Ilustrasi Kamera Film
Hiburan

Tapak Tilas Perjalanan Industri Film Indonesia dari Waktu ke Waktu

  • Film Indonesia yang pertama dibuat pada tahun 1926, tetapi hingga tahun 1998 sesungguhnya di Indonesia belum ada industri film, yang ada kala itu hanyalah bisnis personal, bukan sebuah mekanisme industri yang ajeg dan tertata rapi.
Hiburan
Rumpi Rahayu

Rumpi Rahayu

Author

JAKARTA - Hari ini tanggal 30 Maret 2024 kita memperingati Hari Film Nasional. Peringatan ini sekaligus bisa menjadi momen untuk mengetahui lebih dekat perjalanan industri film Indonesia dari waktu ke waktu. 

Nah, berikut ini TrenAsia.com merangkumnya dari berbagai sumber. 

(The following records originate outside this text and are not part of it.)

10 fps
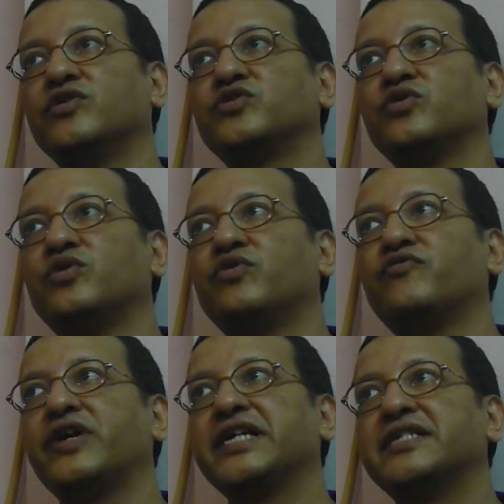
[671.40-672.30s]
So,
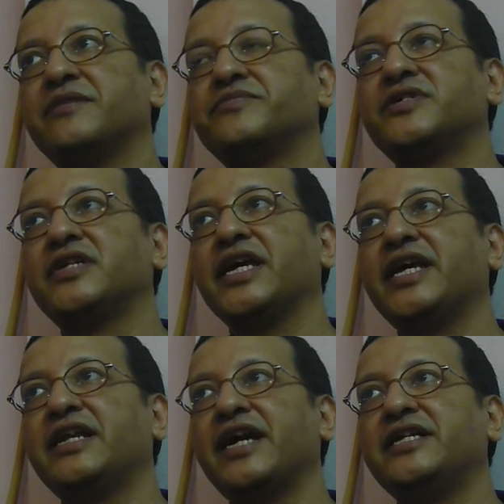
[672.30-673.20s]
for example,
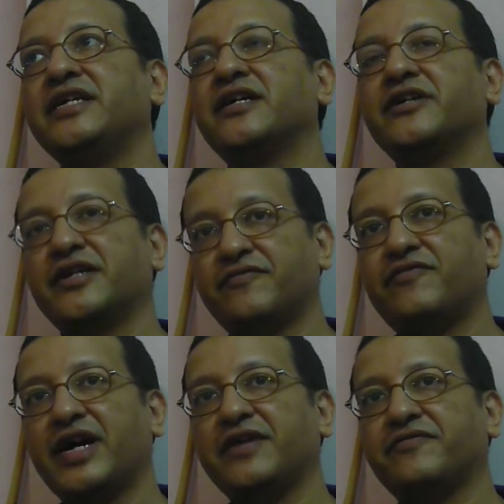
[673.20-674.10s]
in 1905,
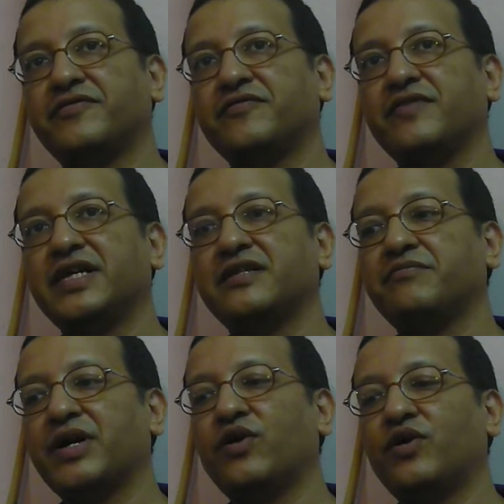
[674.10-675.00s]

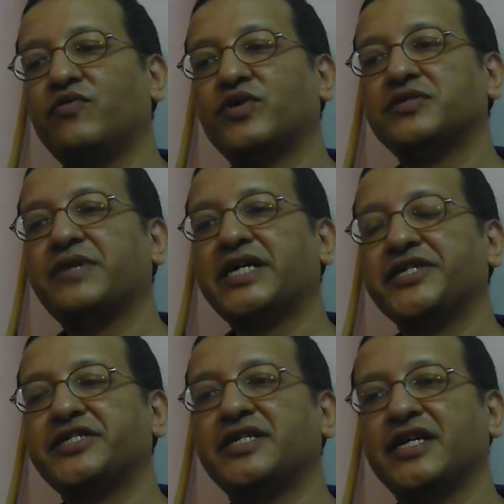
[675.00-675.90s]
when Bengal was
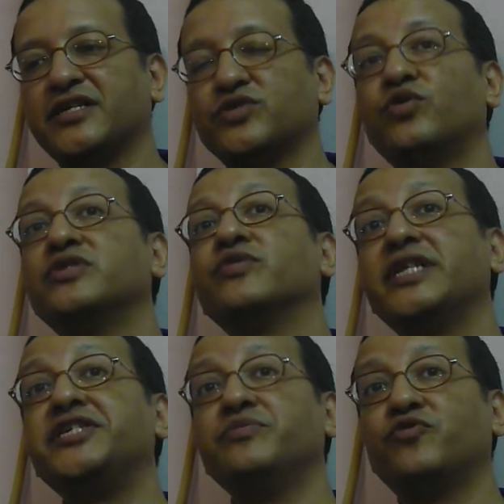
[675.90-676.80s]
partitioned and this whole
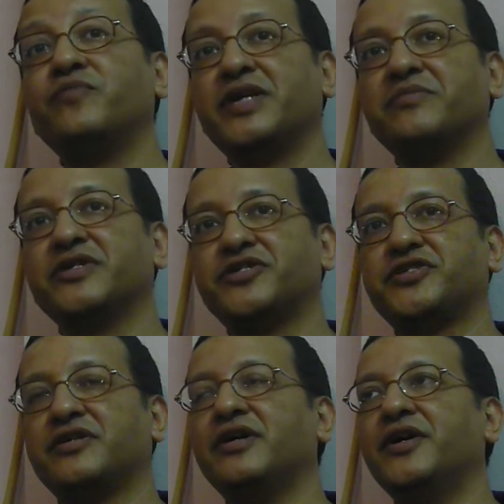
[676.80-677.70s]
Swadeshi movement emerged
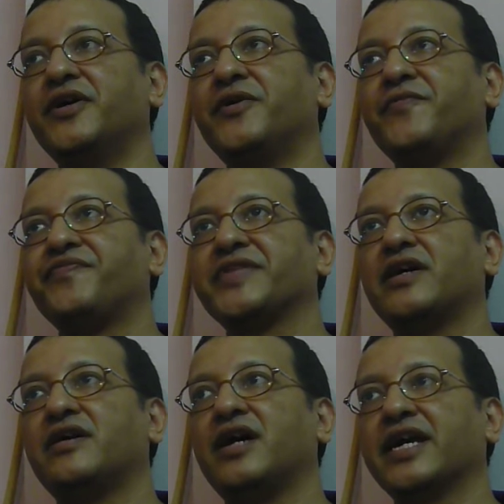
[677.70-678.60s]

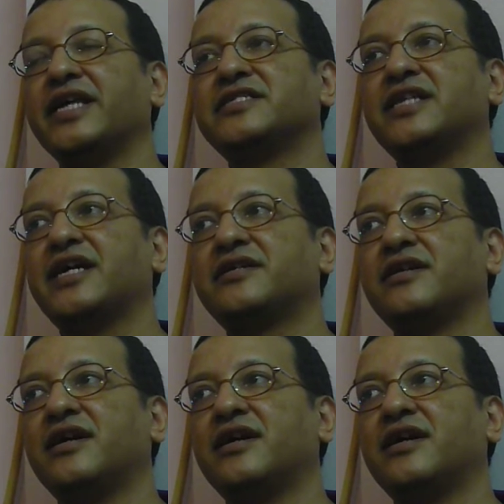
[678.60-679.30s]
against that.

Dikutip dari buku Industri Perfilman Indonesia, film Indonesia yang pertama dibuat pada tahun 1926, tetapi hingga tahun 1998 sesungguhnya di Indonesia belum ada industri film, yang ada kala itu hanyalah bisnis personal, bukan sebuah mekanisme industri yang ajeg dan tertata rapi.

Zaman Kolonial Belanda 

Saat zaman kolonial Belanda. Film Indonesia pertama, Loetoeng Kasaroeng, dirilis pada tahun 1926, diikuti oleh Lily Van Shanghai pada tahun 1928. Namun, meskipun melibatkan banyak aktor lokal, kedua film tersebut disutradarai oleh orang asing dan mencerminkan dominasi Belanda dan Tiongkok.

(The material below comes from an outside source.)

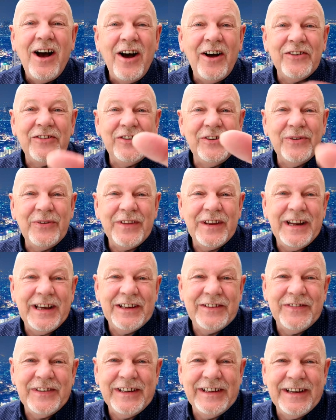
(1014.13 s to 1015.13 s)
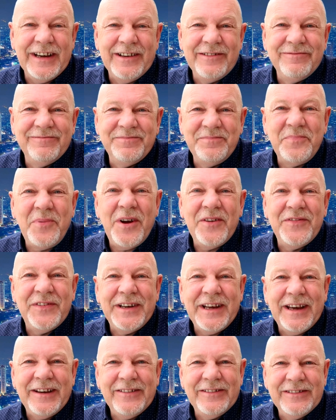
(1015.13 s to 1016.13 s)
I'll see you on the next video. Bye for
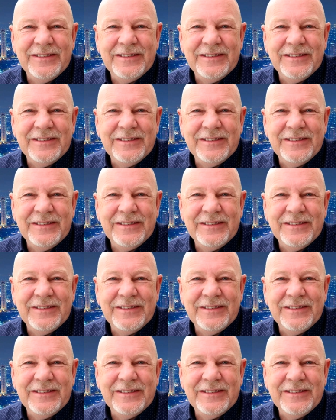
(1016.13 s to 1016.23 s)
now.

Film Karya Anak Bangsa Pertama 

Film karya anak bangsa pertama kali dirilis pada 1 September 1950. Film yang disutradarai oleh Usmar Ismail ini berjudul Darah dan Doa atau The Long March of Siliwangi. 

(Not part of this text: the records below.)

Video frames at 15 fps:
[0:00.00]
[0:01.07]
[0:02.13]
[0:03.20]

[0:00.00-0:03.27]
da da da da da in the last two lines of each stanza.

Waktu pengambilan gambar pertama film hitam putih ini kemudian diperingati sebagai Hari Film Nasional yang jatuh setiap 30 Maret. Hari Film Nasional kemudian disahkan secara resmi oleh B.J Habibie dengan terbitnya Keputusan Presiden Republik Indonesia (Keppres RI) Nomor 25 Tahun 1999 tentang Hari Film Nasional.

Periode 1950 Hingga 1956

Dalam sejarah perkembangan film di Indonesia, periode antara tahun 1950 hingga 1956 ditandai dengan penurunan perfilman Indonesia akibat munculnya film-film impor. Bioskop di Indonesia banyak menayangkan film-film dari Amerika, Malaysia, dan India, mengakibatkan persaingan dengan film-film Indonesia. Kebijakan perfilman di Indonesia saat itu masih kurang, sehingga industri perfilman mengalami pasang surut.

Industri yang Mulai Moncer

Pada 10 tahun terakhir perfilman di Indonesia mengalami perubahan yang sangat signifikan. Buku-buku yang memiliki nilai historis seperti buku biografi tokoh K.H Ahmad Dahlan diadaptasi menjadi film. 

Tak terkecuali film Laskar Pelangi yang berhasil menjadi salah satu film yang dikomodifikasi menjadi komoditas film dari buku Andrea Hirata. Film ini bahkan termasuk dalam jajaran film yang terlaris pada tahun 2012.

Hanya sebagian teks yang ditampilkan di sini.